How do you work with local partners through your MCC work in Nicaragua?
There are two ways. At the proposal stage we identify organizations that have the operating track record and presence in the area that add value to the proposal. They will be on board from the get-go.
In this project we are doing now we are adding some new partners that we didn’t know when the project started 18 months ago, these are some small local NGOs that are doing some interesting work on agricultural practices with an environmental bent to them.
We ran into them in the field where we were working in the same region. Some of our technical people started mentioning that they were doing some interesting work and we got in touch with their leadership. We are in the process of negotiating a collaboration agreement to work jointly in the areas where we are both present.
We work with NGOs, cooperatives and farmers associations, and of course with the private sector. What we are trying to promote is the value chain approach with the private sector [as] the buyer/exporter and the small producers [as] the suppliers in the chain. [We are] trying to connect them and add some value in the process.
Since Chemonics is working only in Leon and Chinandega in Nicaragua, where is your headquarters and how do you staff a project that’s located outside the capital city in terms of local staff?
Our headquarters is right in Leon [about an hour and half northwest of the capital, Managua]. It’s just basically a residential neighborhood where we rented a house and turned it into an office. It’s common here.
Our team here numbers about 30. But day-in, day-out we have maybe 12 of those in the office.
The rest are field technical people who come through when they need to, like when they need to file some reports. Their work is doing training and technical assistance with farmers. So they are out in the different communities working with the producers. Monday is their staff meeting day and that’s when they catch up with their expense reports and other administrative stuff. All of them are Nicaraguan.
We have one U.S. staff member. He’s helping out with the marketing linkages. There are definitely a lot of qualified people here. You have highly skilled people, bilingual with advanced degrees.

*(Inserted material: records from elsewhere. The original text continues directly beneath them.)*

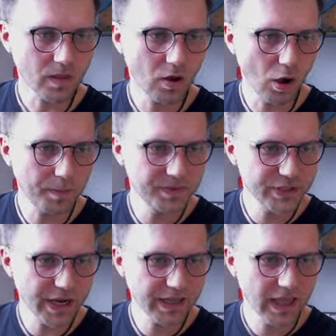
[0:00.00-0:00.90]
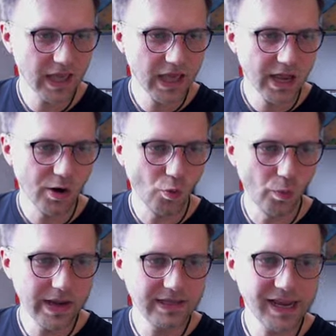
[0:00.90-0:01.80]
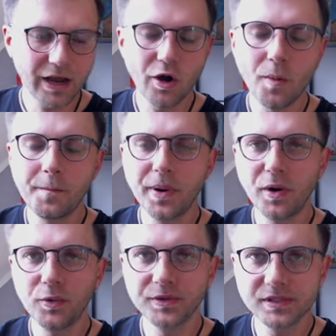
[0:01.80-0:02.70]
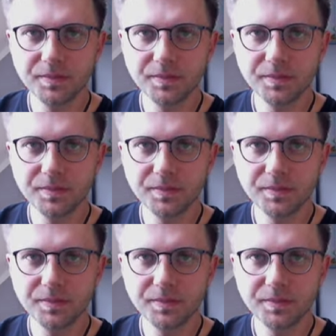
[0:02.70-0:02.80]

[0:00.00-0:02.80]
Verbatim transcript: object we decomposed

In a typical Chemonics project maybe only the chief of party is an expat, but the rest are locals.
A development career: From Norwalk to Nicaragua
How did you end up doing development work in Central America for Chemonics?

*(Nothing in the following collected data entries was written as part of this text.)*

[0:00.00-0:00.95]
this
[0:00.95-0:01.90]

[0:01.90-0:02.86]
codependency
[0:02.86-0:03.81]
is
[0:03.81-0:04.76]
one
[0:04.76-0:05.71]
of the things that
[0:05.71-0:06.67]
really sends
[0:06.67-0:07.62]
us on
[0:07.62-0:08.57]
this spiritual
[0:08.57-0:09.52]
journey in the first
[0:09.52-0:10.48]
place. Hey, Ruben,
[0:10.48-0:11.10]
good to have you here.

I was born in Costa Rica. My family migrated to the States when I was around eight years old. We settled in a small town in Connecticut because my dad got a job there. I grew up there … I was a controller for a small company in town. At that time, accounting and finance was my field.

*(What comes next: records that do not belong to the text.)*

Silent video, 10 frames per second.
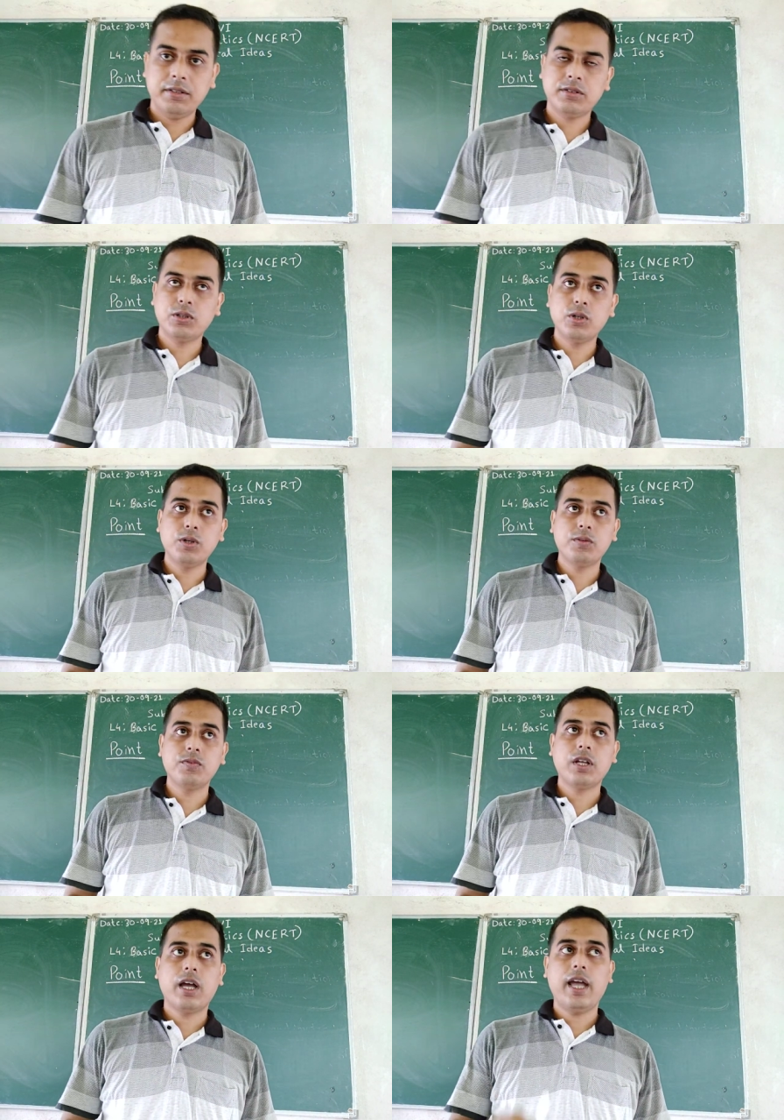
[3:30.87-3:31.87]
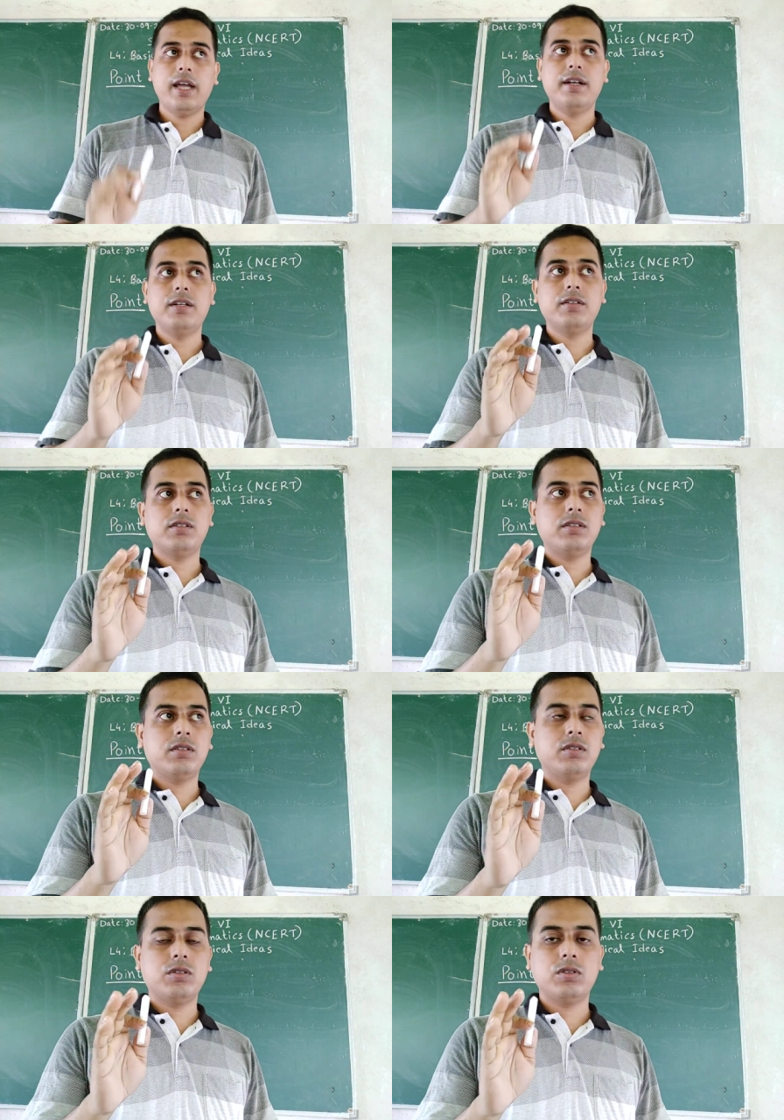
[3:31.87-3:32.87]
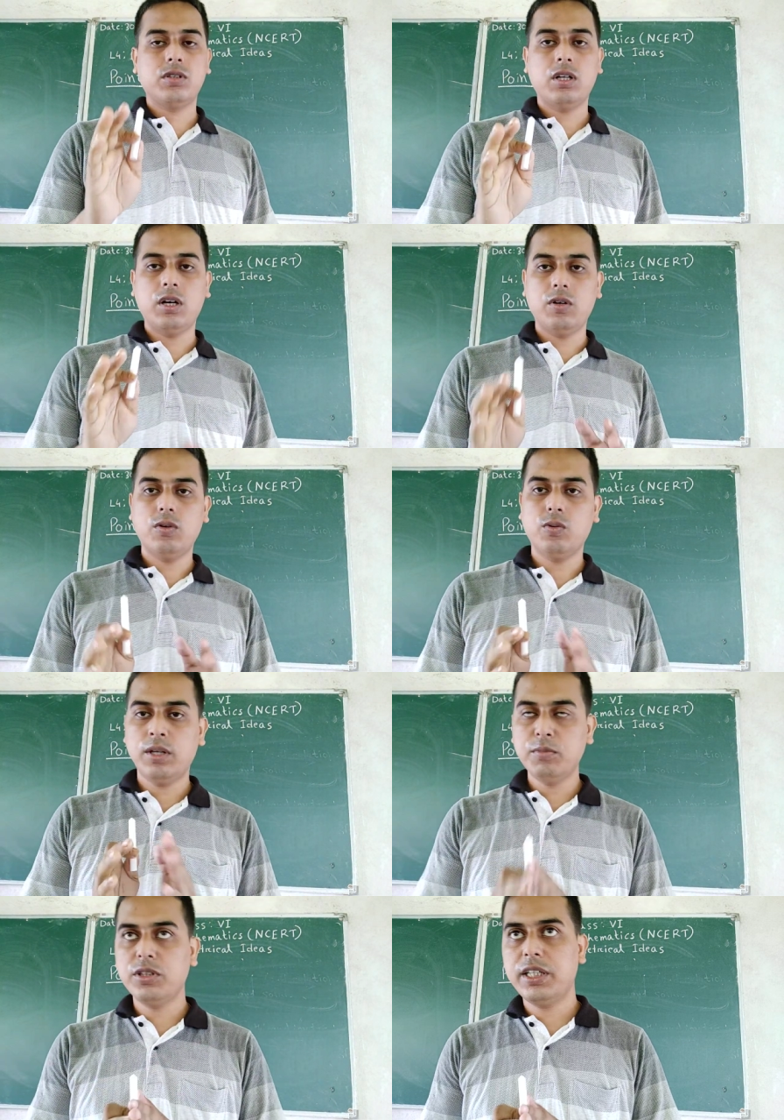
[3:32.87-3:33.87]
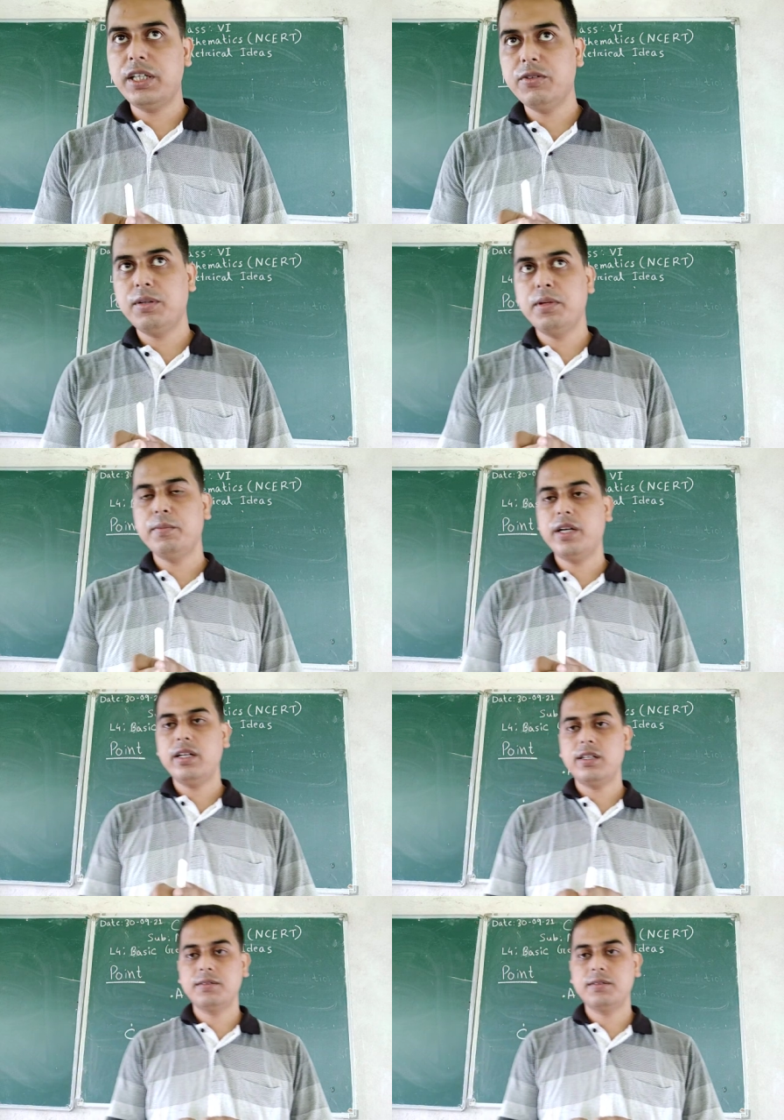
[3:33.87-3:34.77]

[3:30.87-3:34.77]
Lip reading: So, and one more thing you remember,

Then one day for whatever reason I woke up and I had a hankering to find a job where I could use my Latino culture and Spanish skills. It wasn’t a driving thing, but I kept on thinking more and more about it.
It just so happened that all these years, I didn’t realize the town I lived in was the headquarters for TechnoServe. They had an opening for a finance person who was bilingual in Spanish. Just on a lark I applied, interviewed, and got hired.
And then what happened is I came in on the finance side; but one of my early assignments was developing a computer-based accounting system for field offices in Africa and Latin America. I got to travel to all the countries to help install it and train the local accounts on it. After I saw what it was all about the development bug got into me.
A few years later the vice president for TechnoServe retired and the CEO and board asked me to change to the development side because at that time I was the CFO at TechnoServe. I had some friends who over the years had migrated to Chemonics and whenever I was in [Washington] DC we’d get together and they kept telling me great things about the company and one thing led to another and I ended up moving there about five years ago. I was senior vice president for Latin America at TechnoServe for 12 years.